A 2011 study published in Global Change Biology suggests they’ve contributed to 14% of the recent extinctions of mammals, birds, and reptiles on islands. It’s no wonder that in their study, Legge and her colleagues warn that feral cats are “one of the world’s most damaging invasive species.”
As the study notes, previous estimates placed the feral cat population in Australia at roughly 18 million, but were not properly tested or supported by peer review. In response, the Australian government recently announced an ambitious conservation target to cull at least two million feral cats by 2020.
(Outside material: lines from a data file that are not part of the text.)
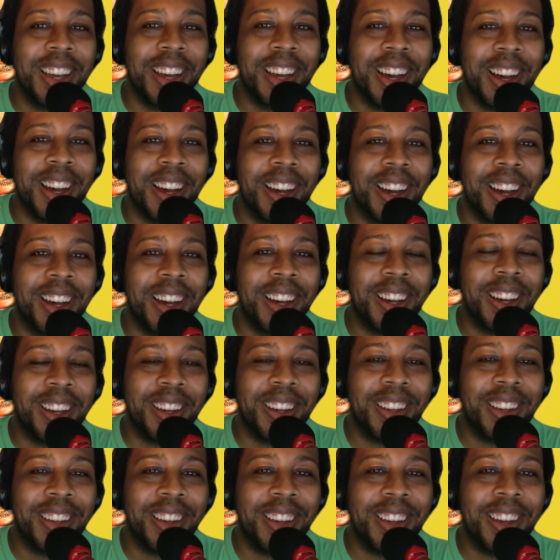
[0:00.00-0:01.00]
uh,
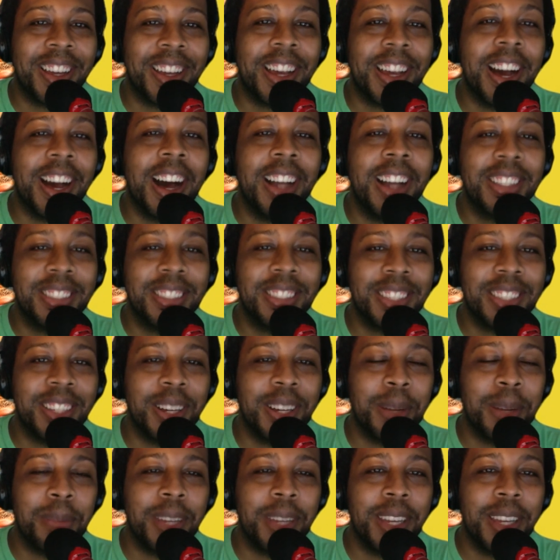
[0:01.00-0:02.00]
a constant
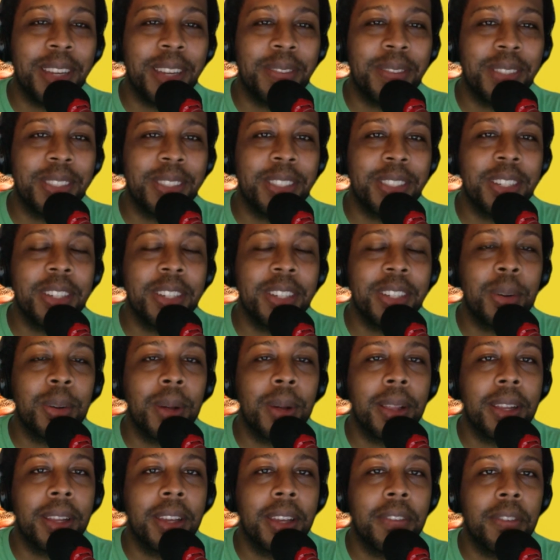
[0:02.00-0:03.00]
update of just good
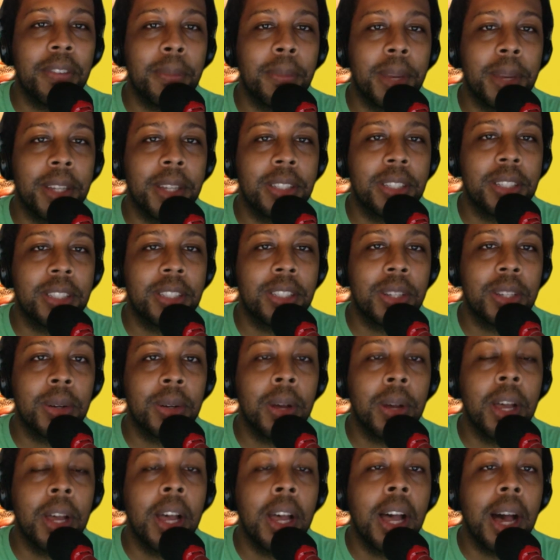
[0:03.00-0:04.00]
quality information. So
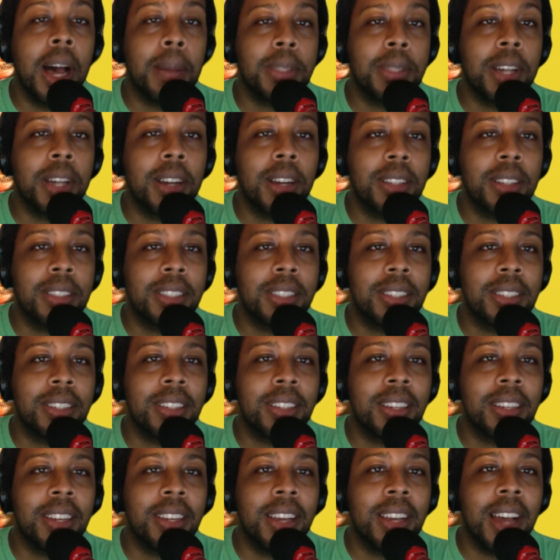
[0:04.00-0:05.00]
I'm talking
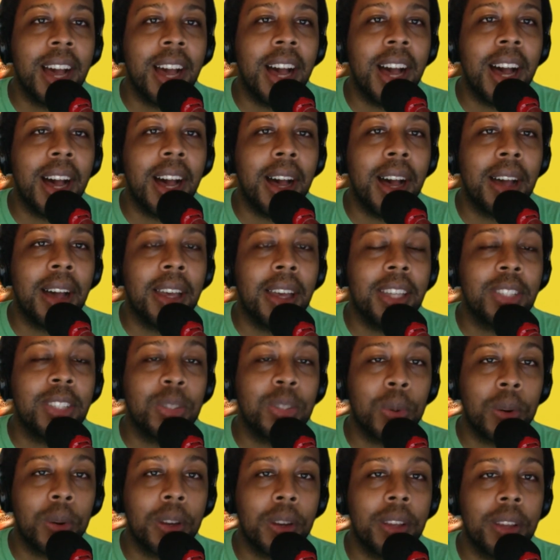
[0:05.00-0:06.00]
to uh,
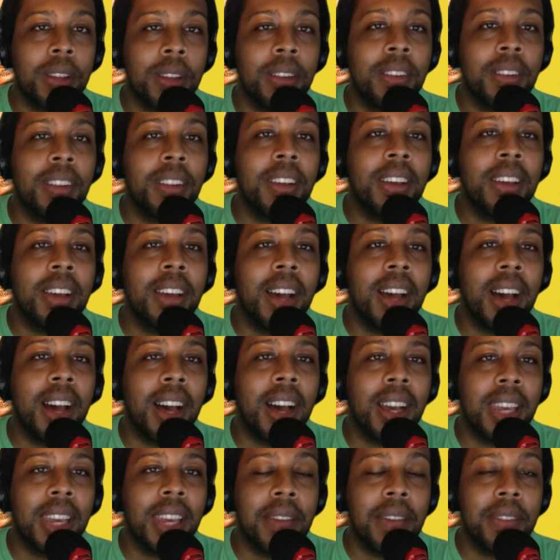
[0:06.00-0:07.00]
historian
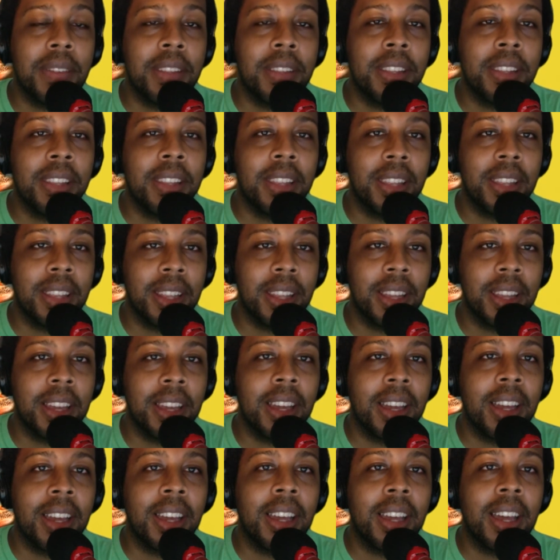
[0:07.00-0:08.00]
uh, Kevin.
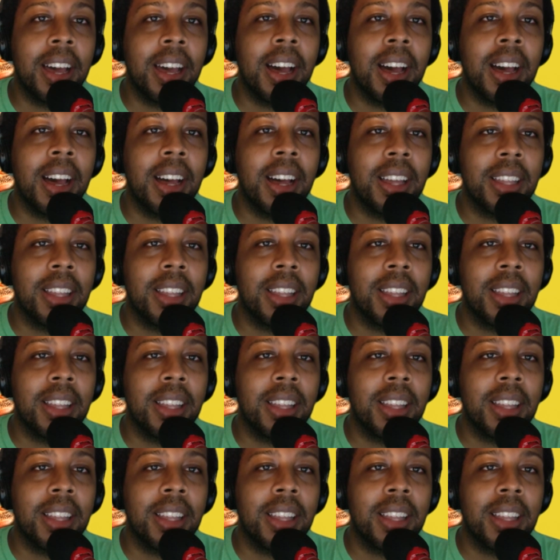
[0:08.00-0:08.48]
Uh,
Legge and her colleagues warn that such a broad-scale target could prove ineffective for a number of reasons. Certain areas tend to support higher densities of feral cats and may act as sources of expansion during extended wet periods. For example, in areas such as garbage dumps or large agricultural operations alternative food sources allow cats to maintain high densities regardless of prey availability.
“It may be more beneficial for Australian biodiversity if relatively few feral cats are eradicated from small areas of high conservation value while cats remain widespread and abundant elsewhere, than if the feral cat population was more substantially reduced overall but not eradicated from those important areas,” the paper argues.
In other words, culling two million cats won’t do much to help native wildlife unless guided by sound research and executed in the proper areas.
Feral cat populations aren’t any easier to control than they are to assess. Legge and her colleagues alarmingly reported that “…the similarity of cat densities between reserved and unreserved areas indicates that for cat-susceptible wildlife, the Australian reserve system is unlikely to provide sufficient conservation security, and that [native species] will continue to disappear from reserves unless those reserves are managed with intensive control of feral cats.”
Until effective control measures are developed that can be implemented across large landscapes, the most straightforward strategy for preventing further extinctions appears to be protecting areas that are currently without cats to provide safe havens for sensitive native species.
Moving forward, it will be crucial to engage public support for the initiative.
To this point, Legge appeared confident that a consensus is within reach.
“I believe there is more common ground than uncommon ground: we all agree that species extinctions are terrible and we need to prevent them. That means we need to control feral cats; we all agree that we must do so in a humane way, with the cat’s welfare in mind.”
She noted that owning pet cats is certainly not a bad thing, but emphasized that it’s crucial they be managed properly to minimize harm for other animals. Owners can help by keeping them indoors or within a confined and protected area outside, or on a leash during walks. Most importantly, owners should ensure that they’re spayed or neutered before reaching sexual maturity.
“Feral cats are wreaking havoc on Australian wildlife; it’s not their fault – we brought them here, and they’re just doing what they do best,” Legge observed. “But in bringing cats to Australia we created a problem that we now have to set straight, because numbats, quolls, woylies and bandicoots are paying the price for our mistake.”
It’s nearly impossible to overstate the impacts of feral cats on native wildlife populations. Effective solutions remain far away for Australia , but studies like this provide a foundation on which to take the necessary steps toward a less hostile environment for our native faunas.
Legge reflected, “We have a responsibility to maintain nature’s integrity and beauty for the sake of future generations, and indeed all living things.”